The impact is still isolated to the Web User Interface and specifically the Users list not displaying all users. There are no issues with notifications or accessing your instance.
Posted 3 months ago. Mar 28, 2019 - 08:02 PDT
Update
We have confirmed that the impact is limited to the Web User interface, where full user lists are not available. No other services are impacted.
Posted 3 months ago. Mar 28, 2019 - 07:21 PDT
Identified
The issue has been identified and a fix is being implemented.
Posted 3 months ago. Mar 28, 2019 - 06:44 PDT
Update
We are continuing to investigate this issue.
Posted 3 months ago. Mar 28, 2019 - 06:43 PDT
Investigating
The xMatters monitoring tools have identified a potential issue with xMatters On-Demand. We are currently investigating the issue, and will update as information becomes available.

If you are also experiencing issues, or if you're not sure whether this issue impacts your service, please contact xMatters Client Assistance at https://support.xmatters.com/hc/en-us/requests/new - our support agents are waiting to help.

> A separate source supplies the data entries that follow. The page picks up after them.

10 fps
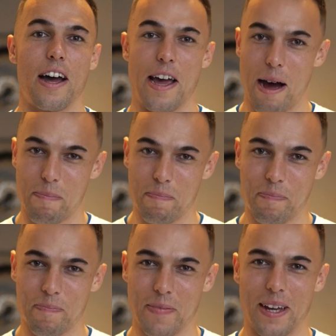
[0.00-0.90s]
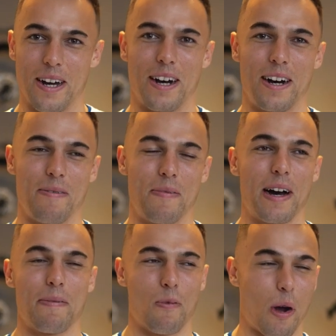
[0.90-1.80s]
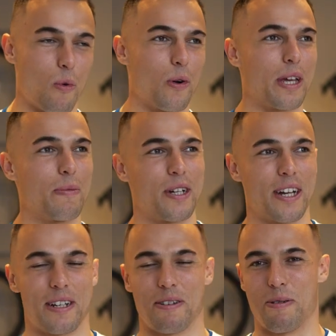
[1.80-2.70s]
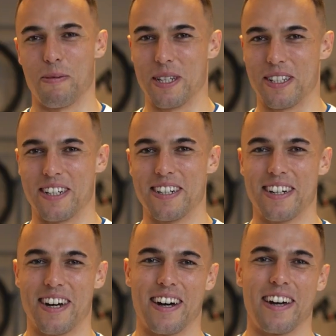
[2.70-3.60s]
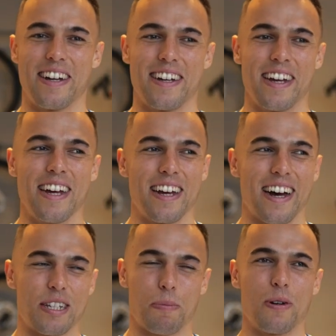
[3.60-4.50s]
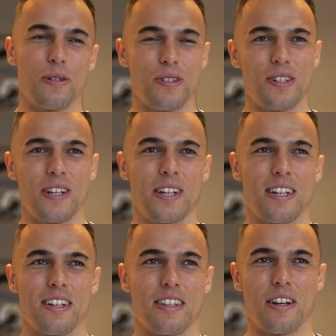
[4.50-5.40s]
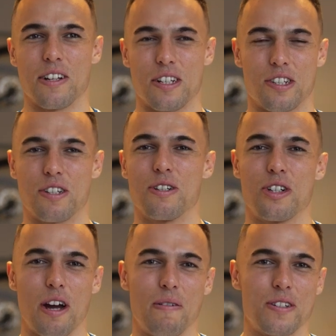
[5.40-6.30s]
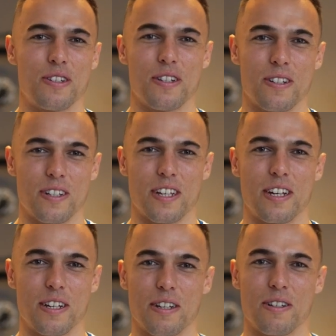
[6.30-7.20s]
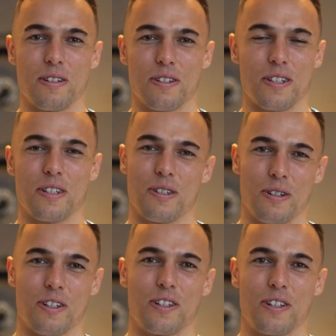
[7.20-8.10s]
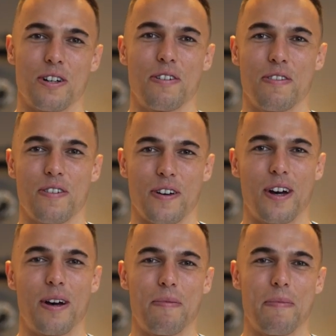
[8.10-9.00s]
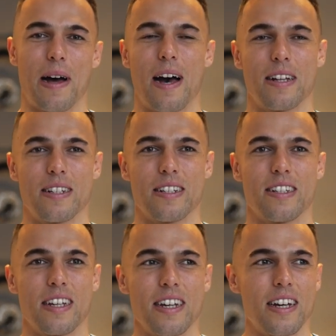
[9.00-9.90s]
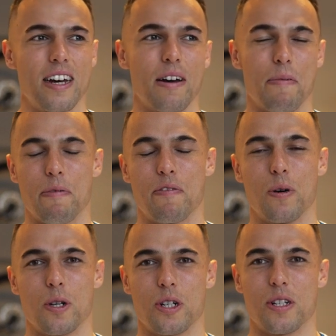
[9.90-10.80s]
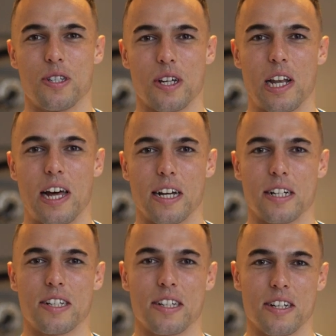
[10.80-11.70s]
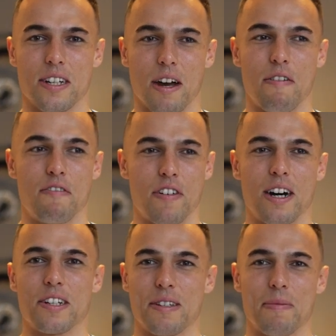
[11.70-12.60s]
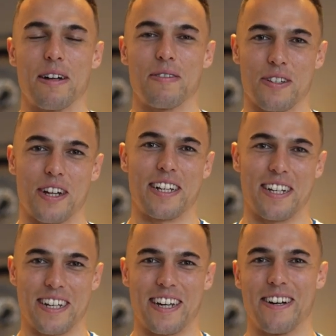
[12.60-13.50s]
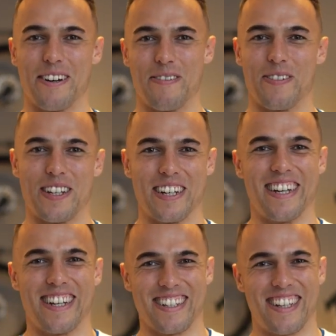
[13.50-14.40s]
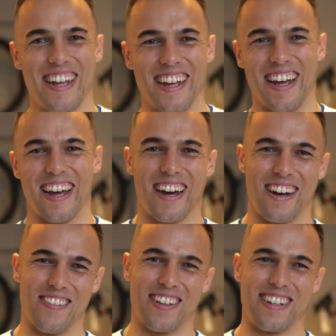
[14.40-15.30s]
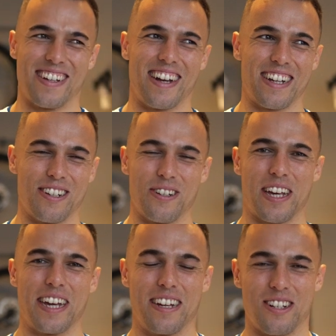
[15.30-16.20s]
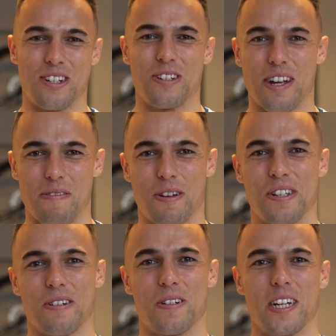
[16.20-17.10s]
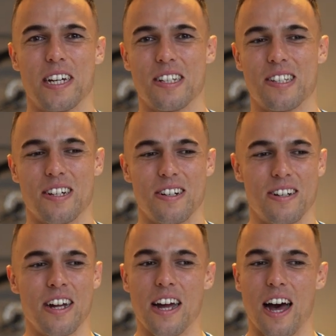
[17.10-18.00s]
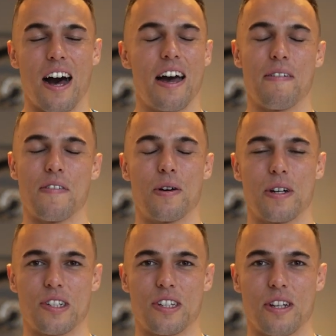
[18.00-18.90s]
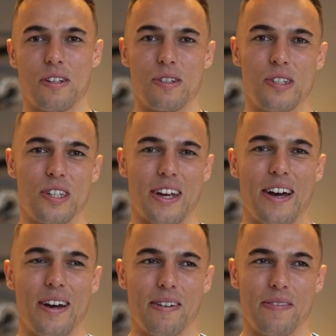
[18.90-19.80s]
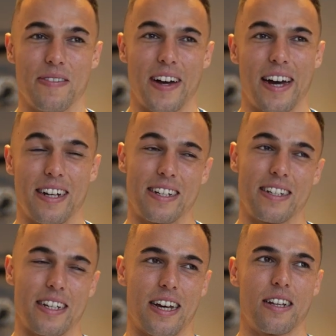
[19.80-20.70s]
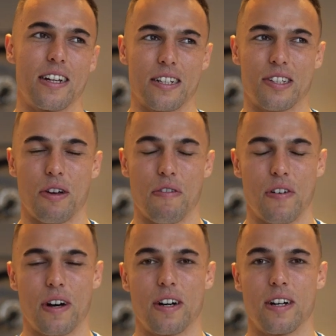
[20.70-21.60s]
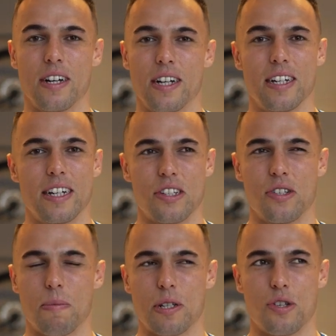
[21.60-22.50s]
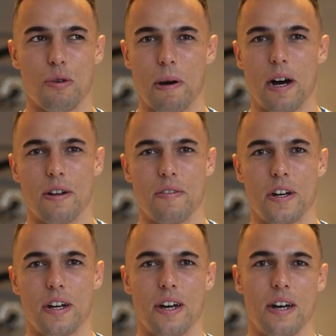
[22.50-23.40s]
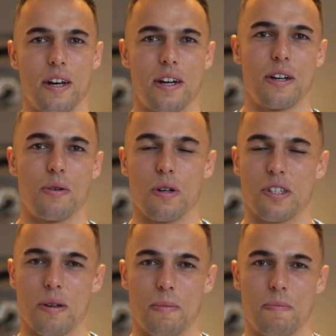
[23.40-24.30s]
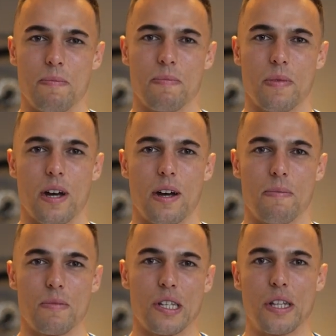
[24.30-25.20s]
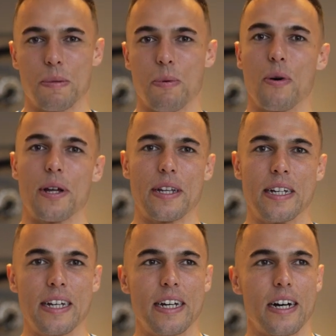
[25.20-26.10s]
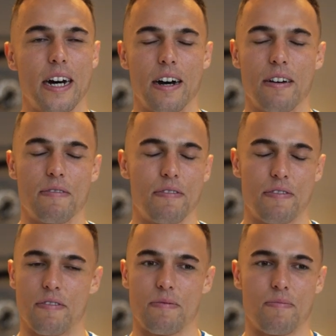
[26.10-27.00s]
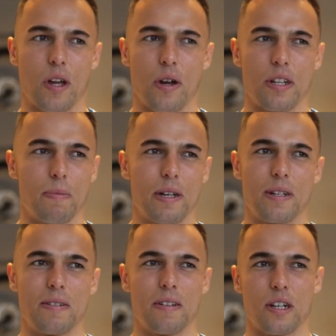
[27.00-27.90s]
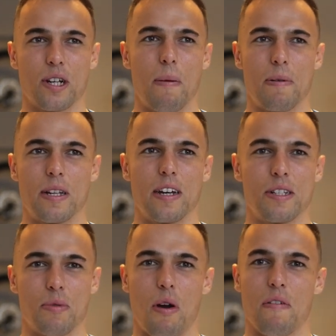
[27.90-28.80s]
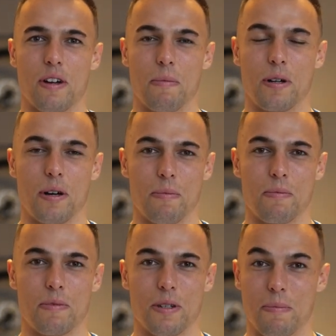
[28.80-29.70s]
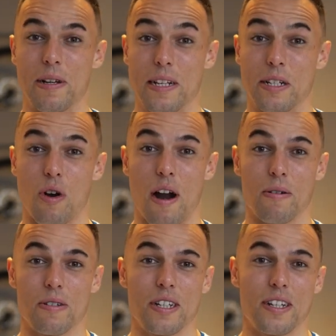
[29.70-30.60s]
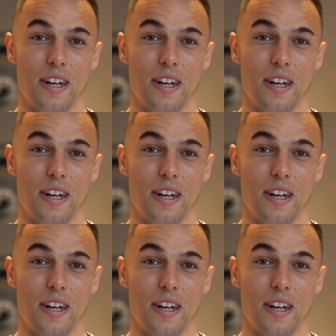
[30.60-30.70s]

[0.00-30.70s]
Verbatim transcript: I am. Um, i will keep cycling through winter. I I suppose the only excuse you have is that the gear you're using is not good enough. Um, and I've been fortunate to collect a vast amount of cycling kit over the years, um, like new kit issues every single year. So I have no excuse. Um, and yeah, like so far, it's not been too bad of a, a, an autumn um, to this point. I've only been a couple of days where I've come home completely drowned.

Posted 3 months ago. Mar 28, 2019 - 06:43 PDT
This incident affected: North America (Web Interface, Email Notifications, SMS Notifications, Voice Notifications, Conferencing, Integration Platform, API, Mobile App), Europe, Middle East, and Africa (Web Interface, Email Notifications, SMS Notifications, Voice Notifications, Conferencing, Integration Platform, API, Mobile App), and Asia Pacific (Web Interface, Email Notifications, SMS Notifications, Voice Notifications, Conferencing, Integration Platform, API, Mobile App).